Example 3: A foreign company attaches an expert's report as an annexure (issued along with prospectus) instead of including it on the face. The company claims Section 388 doesn't apply. — Result: Section 388(2) deems it included — same disclosure rules apply.

⚠️ Common exam mistakes

  • Thinking oral consent of an expert is sufficient — written consent is mandatory.
  • Forgetting that consent must NOT have been withdrawn before delivery for registration.
  • Missing the statement requirement: the prospectus must AFFIRMATIVELY state that the expert has given and not withdrawn consent.
  • Believing that incorporating expert reports by reference avoids Section 388 — Section 388(2) explicitly covers this.
  • Confusing 'expert' under Section 388 with all professional advisors — only those whose statements are purportedly made are 'experts' for this provision.
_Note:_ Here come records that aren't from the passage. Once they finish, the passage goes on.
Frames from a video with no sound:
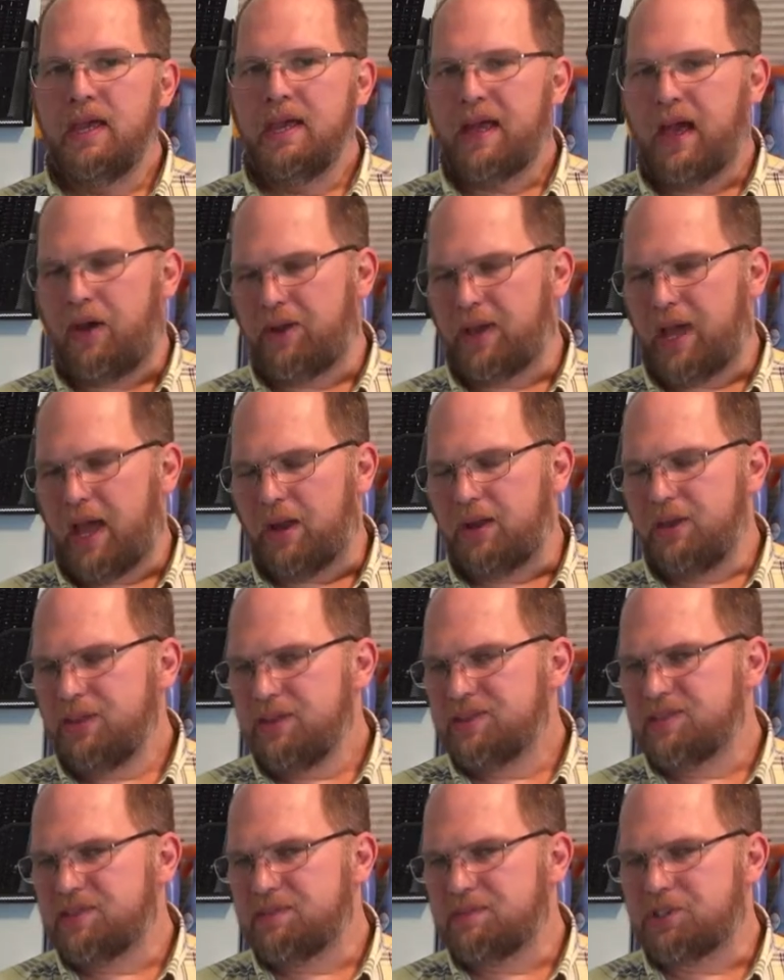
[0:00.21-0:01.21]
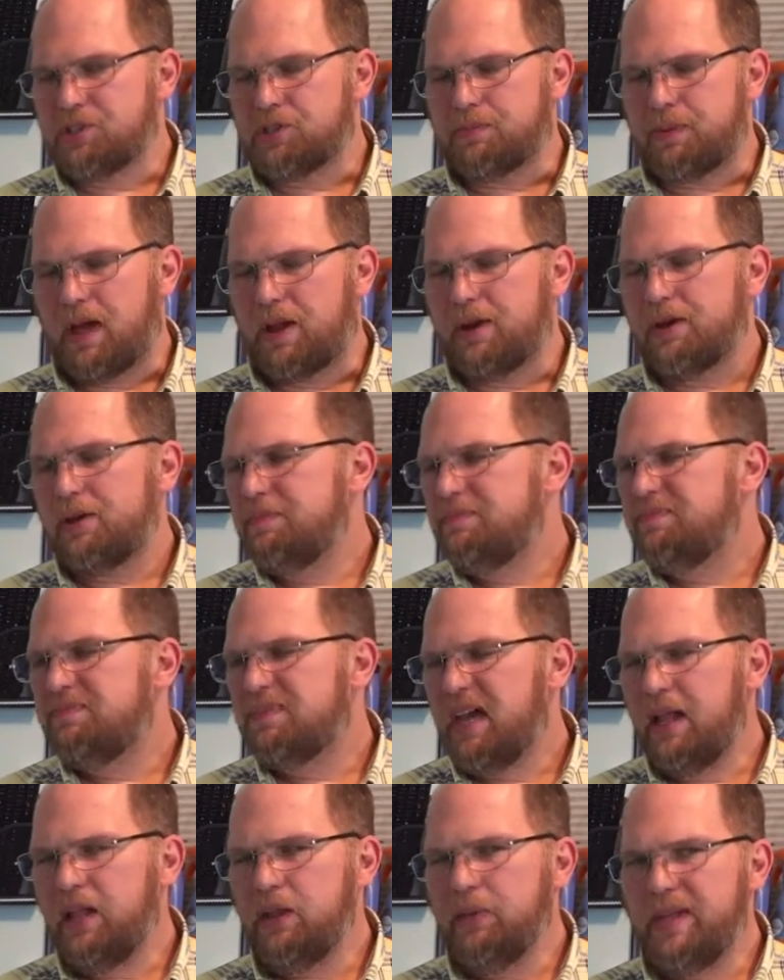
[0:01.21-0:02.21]
Howdy, howdy, this is Mr. Potter.
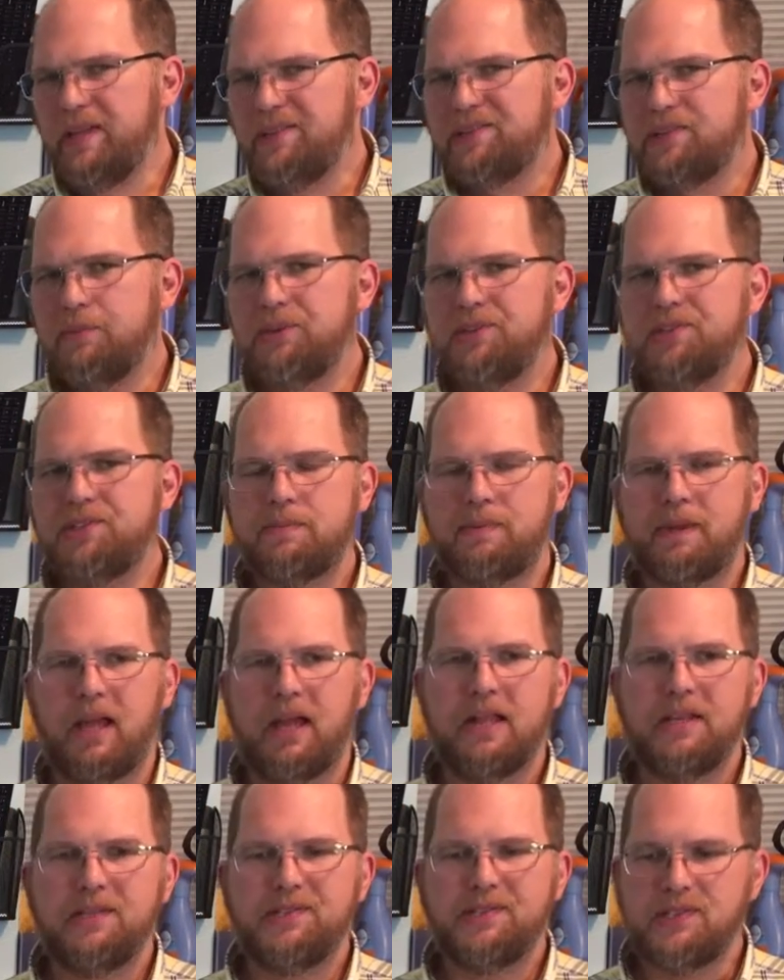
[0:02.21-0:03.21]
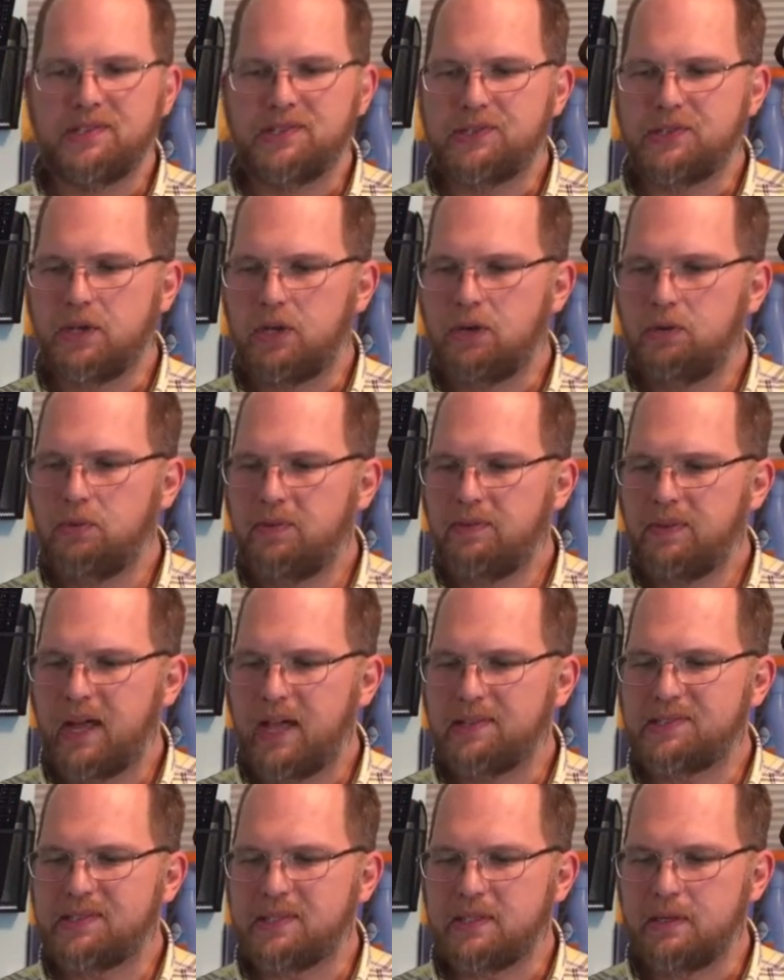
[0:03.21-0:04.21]
Halloween's almost upon us, and so we've
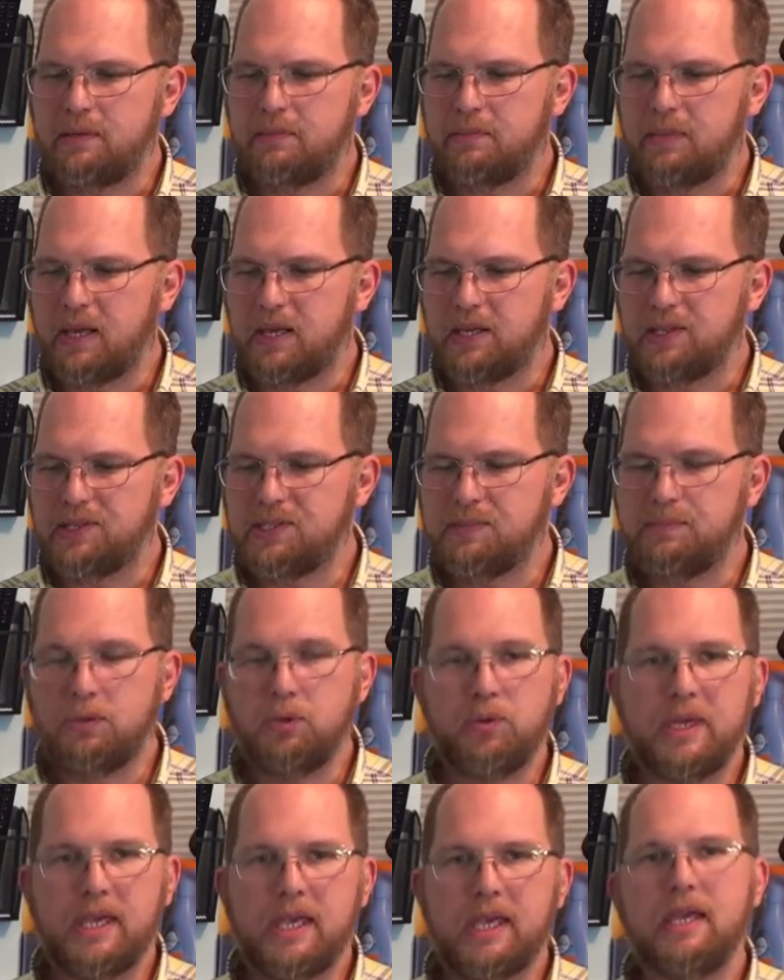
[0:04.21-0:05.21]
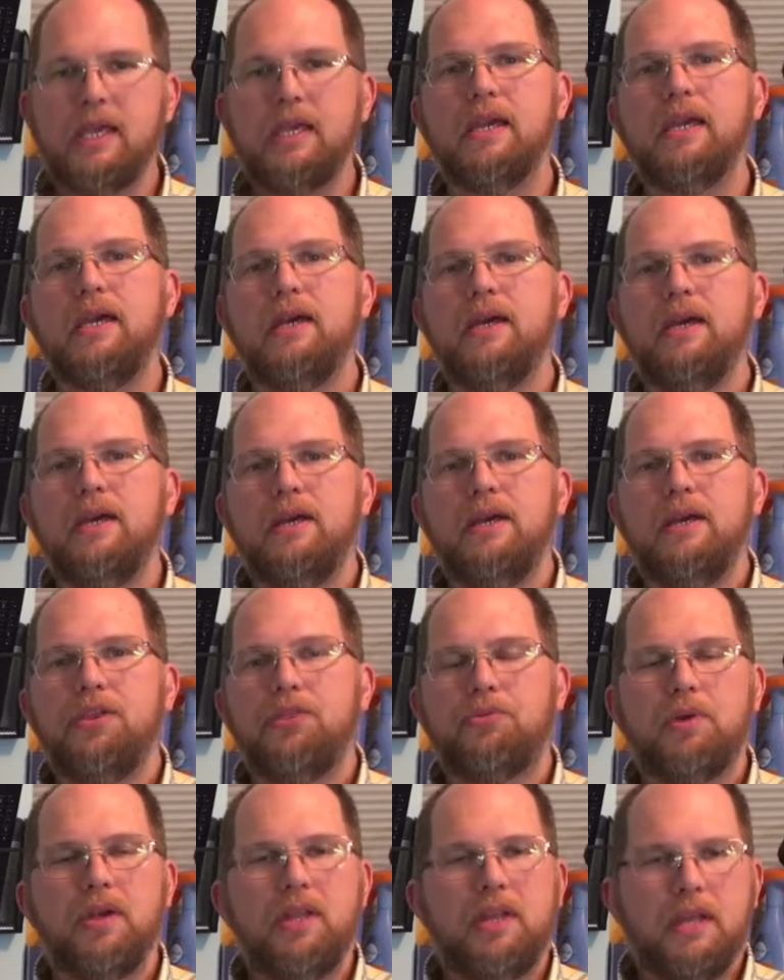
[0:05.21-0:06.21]
got some spooky
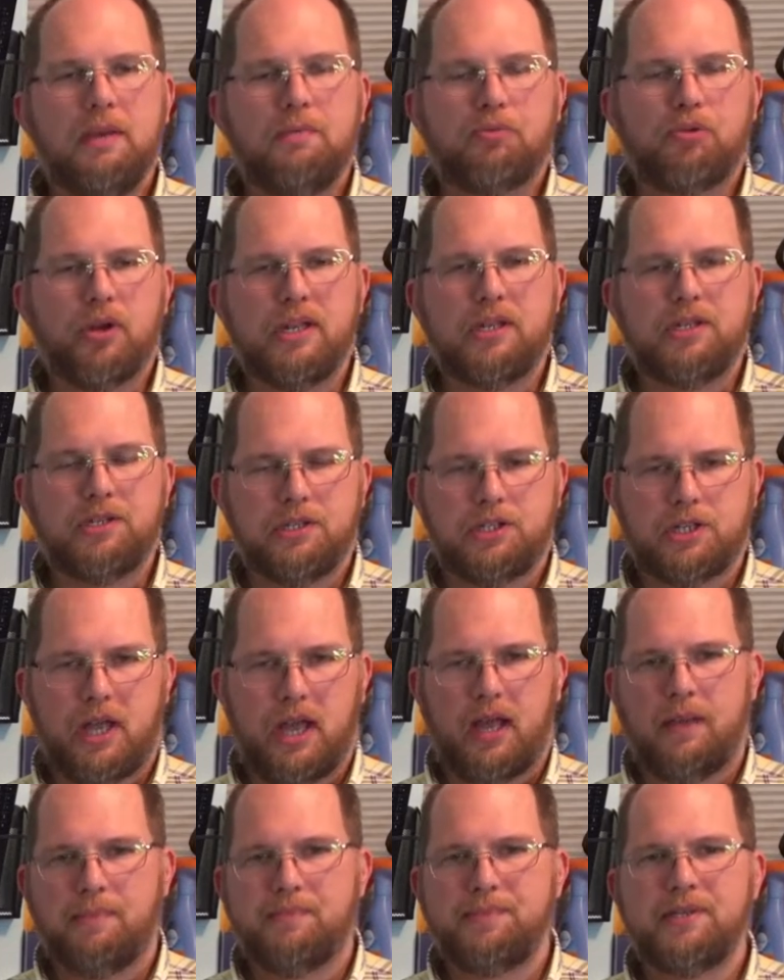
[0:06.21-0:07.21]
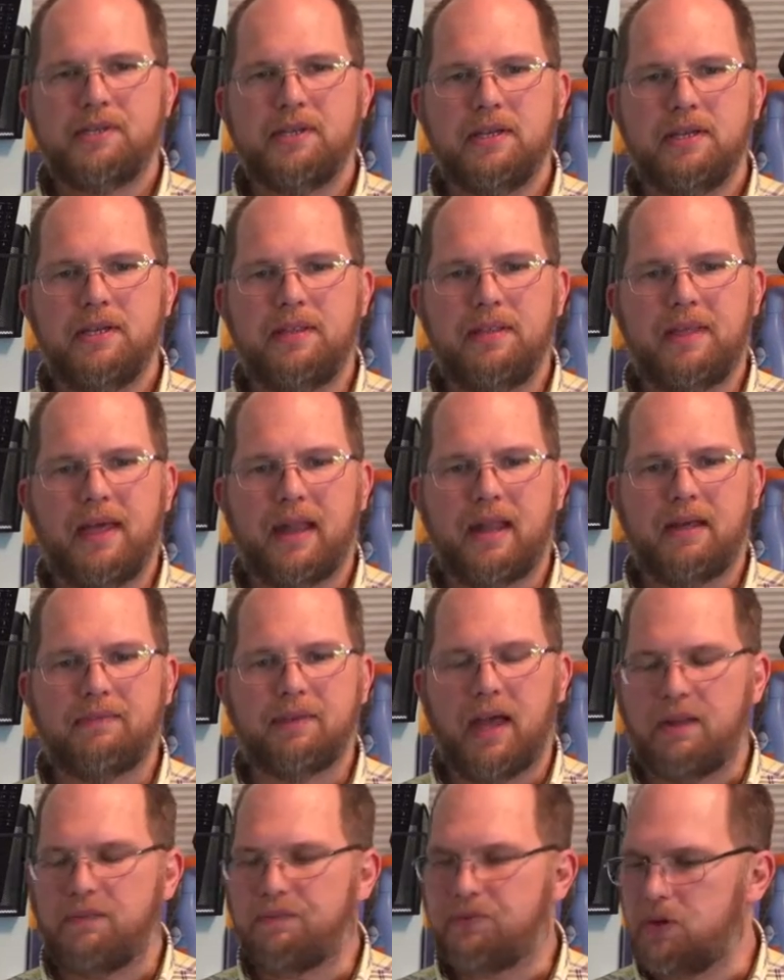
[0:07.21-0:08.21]
3D print jobs that I've
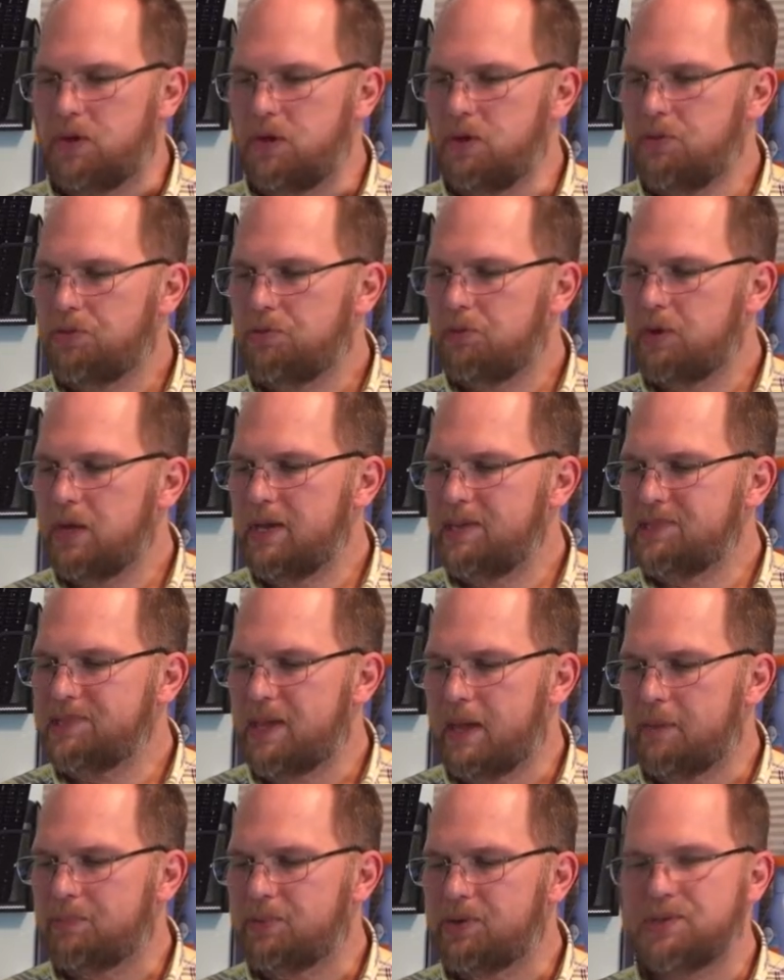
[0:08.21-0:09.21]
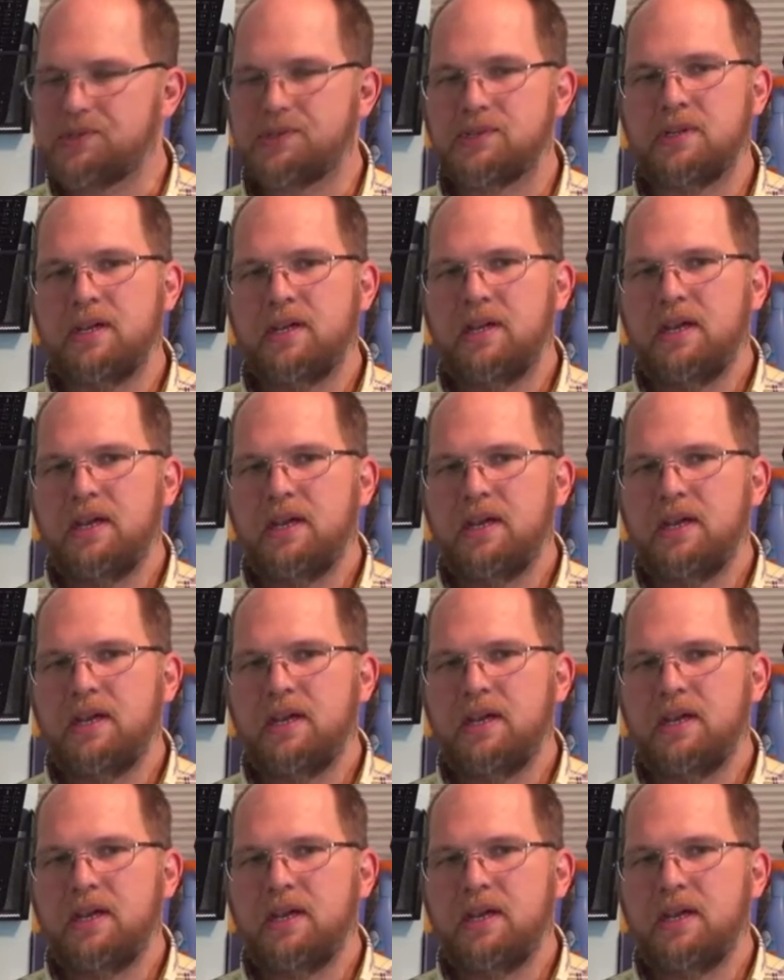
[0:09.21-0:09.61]
got for you. 3 examples.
Bare-Act text Section 388 · Companies Act, 2013 · click to expand
Section 388(1): No person shall issue, circulate or distribute in India any prospectus offering for subscription in securities of a company incorporated or to be incorporated outside India... (a) if, where the prospectus includes a statement purporting to be made by an expert, he has not given his written consent, or has withdrawn his written consent before delivery of the prospectus for registration... or there does not appear in the prospectus a statement that he has given and has not withdrawn his consent as aforesaid; or (b) if the prospectus does not have the effect... of rendering all persons concerned bound by all the provisions of sections 33 and 40, so far as applicable. Section 388(2): For the purposes of this section, a statement shall be deemed to be included in a prospectus, if it is contained in any report or memorandum appearing on the face thereof or by reference incorporated therein or issued therewith.